第3話悩んでいた俺って......バカだなと

月史絵と話せる機会を窺っていると彼女と会話を交わしていた女子達が通学鞄を提げて、教室を出ていく。


教室に残る月史絵は、スマホを弄り始めた。

グラウンドから運動部の掛け声など様々な部活の物音が聞こえる。


帰宅部の俺には、青春しているな、と思わせる眩しいものだ。

そんなことに耽っているとスマホが震え、電源をいれるとDMが来ていた。

もちろん、ゆーかからだ。

月史絵とぶつかったあの日からもDMが来ている。


Twitterを開き、返事を打ち、送信する俺。

俺の返信にすぐさま返すゆーか。

二人だけの空間である教室だけど、DMであれば打ち明けても......とそんなことが頭を過り、勇気を振り絞り、ストレートに訊いた。

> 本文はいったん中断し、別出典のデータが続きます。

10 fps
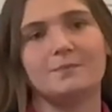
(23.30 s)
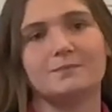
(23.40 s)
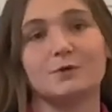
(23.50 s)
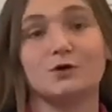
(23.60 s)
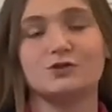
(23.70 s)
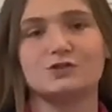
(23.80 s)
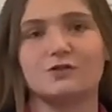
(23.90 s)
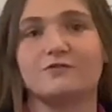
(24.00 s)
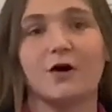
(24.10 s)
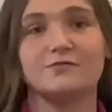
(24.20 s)
because the
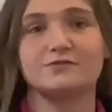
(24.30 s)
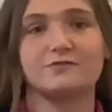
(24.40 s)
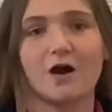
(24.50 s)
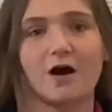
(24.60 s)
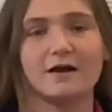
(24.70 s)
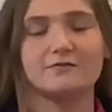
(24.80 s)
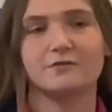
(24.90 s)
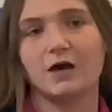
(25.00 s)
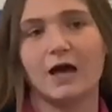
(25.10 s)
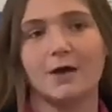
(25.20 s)
5 to 5
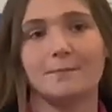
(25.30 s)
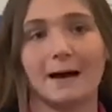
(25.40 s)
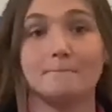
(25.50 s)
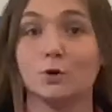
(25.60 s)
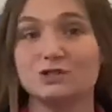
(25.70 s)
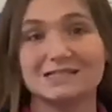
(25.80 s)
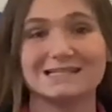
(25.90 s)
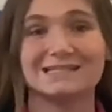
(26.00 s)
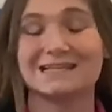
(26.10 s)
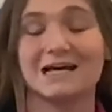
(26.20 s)
and bonding and
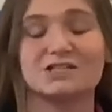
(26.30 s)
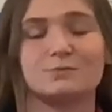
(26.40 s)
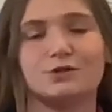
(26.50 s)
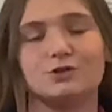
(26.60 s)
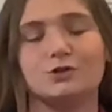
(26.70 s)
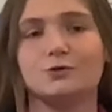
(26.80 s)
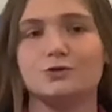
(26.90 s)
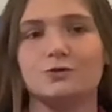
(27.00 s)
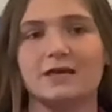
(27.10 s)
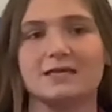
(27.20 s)
attachment, you do
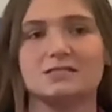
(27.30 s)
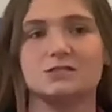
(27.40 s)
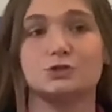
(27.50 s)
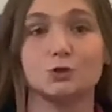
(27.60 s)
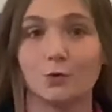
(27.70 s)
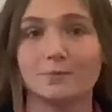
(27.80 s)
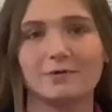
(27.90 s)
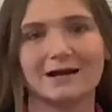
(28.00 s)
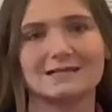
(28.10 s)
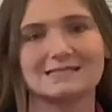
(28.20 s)
this during
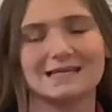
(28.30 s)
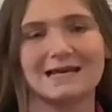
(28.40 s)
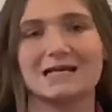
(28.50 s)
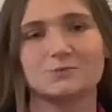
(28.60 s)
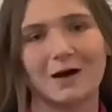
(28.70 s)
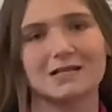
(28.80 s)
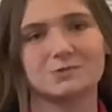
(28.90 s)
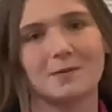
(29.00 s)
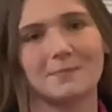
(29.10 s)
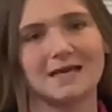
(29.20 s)
pregnancy as well as
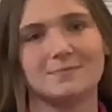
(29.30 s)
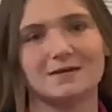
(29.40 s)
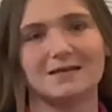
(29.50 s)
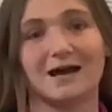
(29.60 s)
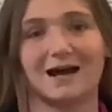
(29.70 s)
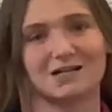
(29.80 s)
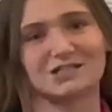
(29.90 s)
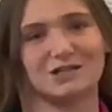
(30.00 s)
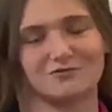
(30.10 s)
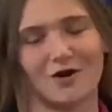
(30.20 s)
when baby actually
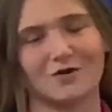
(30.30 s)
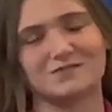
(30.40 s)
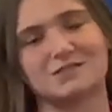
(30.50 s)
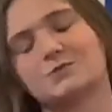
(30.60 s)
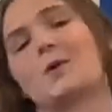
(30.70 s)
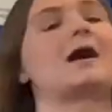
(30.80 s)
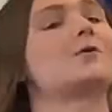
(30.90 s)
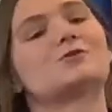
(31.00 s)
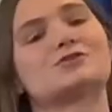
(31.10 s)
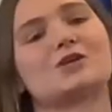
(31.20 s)
arrives as well.
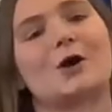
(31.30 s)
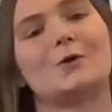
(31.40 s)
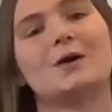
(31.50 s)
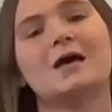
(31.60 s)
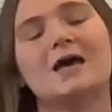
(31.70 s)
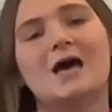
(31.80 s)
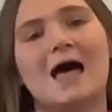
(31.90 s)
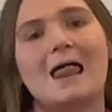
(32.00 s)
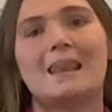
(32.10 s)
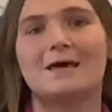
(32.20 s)
So
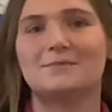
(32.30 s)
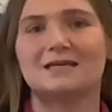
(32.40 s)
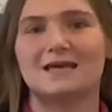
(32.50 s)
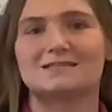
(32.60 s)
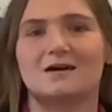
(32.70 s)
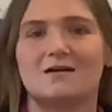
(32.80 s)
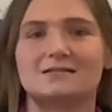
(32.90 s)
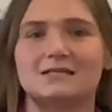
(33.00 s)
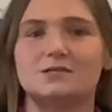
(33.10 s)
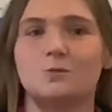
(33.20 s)
let me get
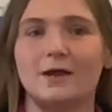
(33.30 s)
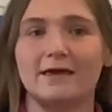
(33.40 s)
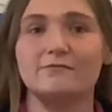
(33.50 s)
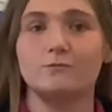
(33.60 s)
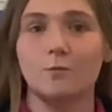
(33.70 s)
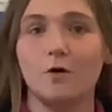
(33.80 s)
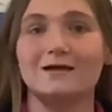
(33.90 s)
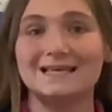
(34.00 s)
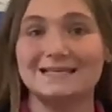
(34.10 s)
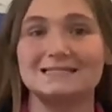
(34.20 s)
started with what
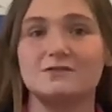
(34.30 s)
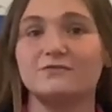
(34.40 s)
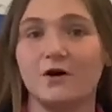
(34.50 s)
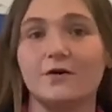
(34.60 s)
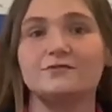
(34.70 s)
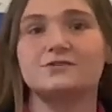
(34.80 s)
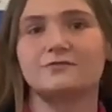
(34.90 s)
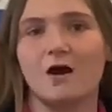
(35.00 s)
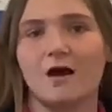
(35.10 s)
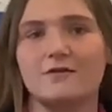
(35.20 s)
is the 5 to 5.
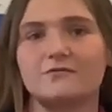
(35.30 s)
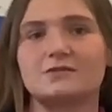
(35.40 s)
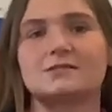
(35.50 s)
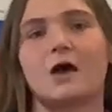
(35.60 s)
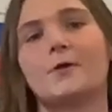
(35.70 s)
So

『あのさ、ゆーかって月史絵さんだよね?同じクラスの高ヶ浜なんですけど』


この文面を送信して、ゆーか──月史絵美織からの返信は遅れて届いた。

返信が届く直前に月史絵の小さな呻き声が聞こえた。


『えっ......えっと、それって冗談だよ、ね?いつもの冗談だよね?』


『冗談じゃないよ。あの、気付いてないようだけど、教室にいるよ』


彼女の返信にそう返すと、今更ながらな驚きの声をあげた彼女が駆け寄ってきた。

「高ヶ浜っ!えっ、えっえっえっと......なっなんで、私のことを!?」

「ぶつかったんだけど、覚えてないですか?そのときに──」

「えっ?えっーとぉ......そ、そんなこ、とは......っんあああっ!ああ、ぶつかったの高ヶ浜だったんだ」

首を傾げた彼女が思い出したと同時に大声をあげる。

ぶつかったことさえ忘れ去られてたのか。

「う、うん......」

「何で引かれてんの?えっ?私って何かしたっけ、高ヶ浜に」

「いやっ、何も......されてません、はい......」

自覚ないのか、月史絵は。

「あーあぁっと、私が高ヶ浜に気に障るようなことをした反応......を返されて、いる」

肩を落とした彼女の姿を万が一誰かに見られたりでもすると俺が──。

「ちっ違いますよっ、月史絵さんに気に障るようなことなんてされてませんっ!」

「よ、良かったぁ~。って、何でDMのときの感じじゃないの?高ヶ浜」

「えっ、いや......あの、月史絵さんは......」

「これからも仲良くしてね、。今までのようにね」

口ごもる俺に苗字ではなく名前を呼ぶ彼女ゆーか

「は、はぁいっ!すえながくよろしくお願いしますっ!」

差し出された手を握り、そんな返事を口にした俺。

「えっ?うん、よろしくね」

屈託のない笑顔でそう返し握り返す彼女。


何だか呆気なく終わった......悩む必要、なかったよ。


彼女に放課後デート、らしき買い物に誘われ、アニメイトへ向かった俺と月史絵。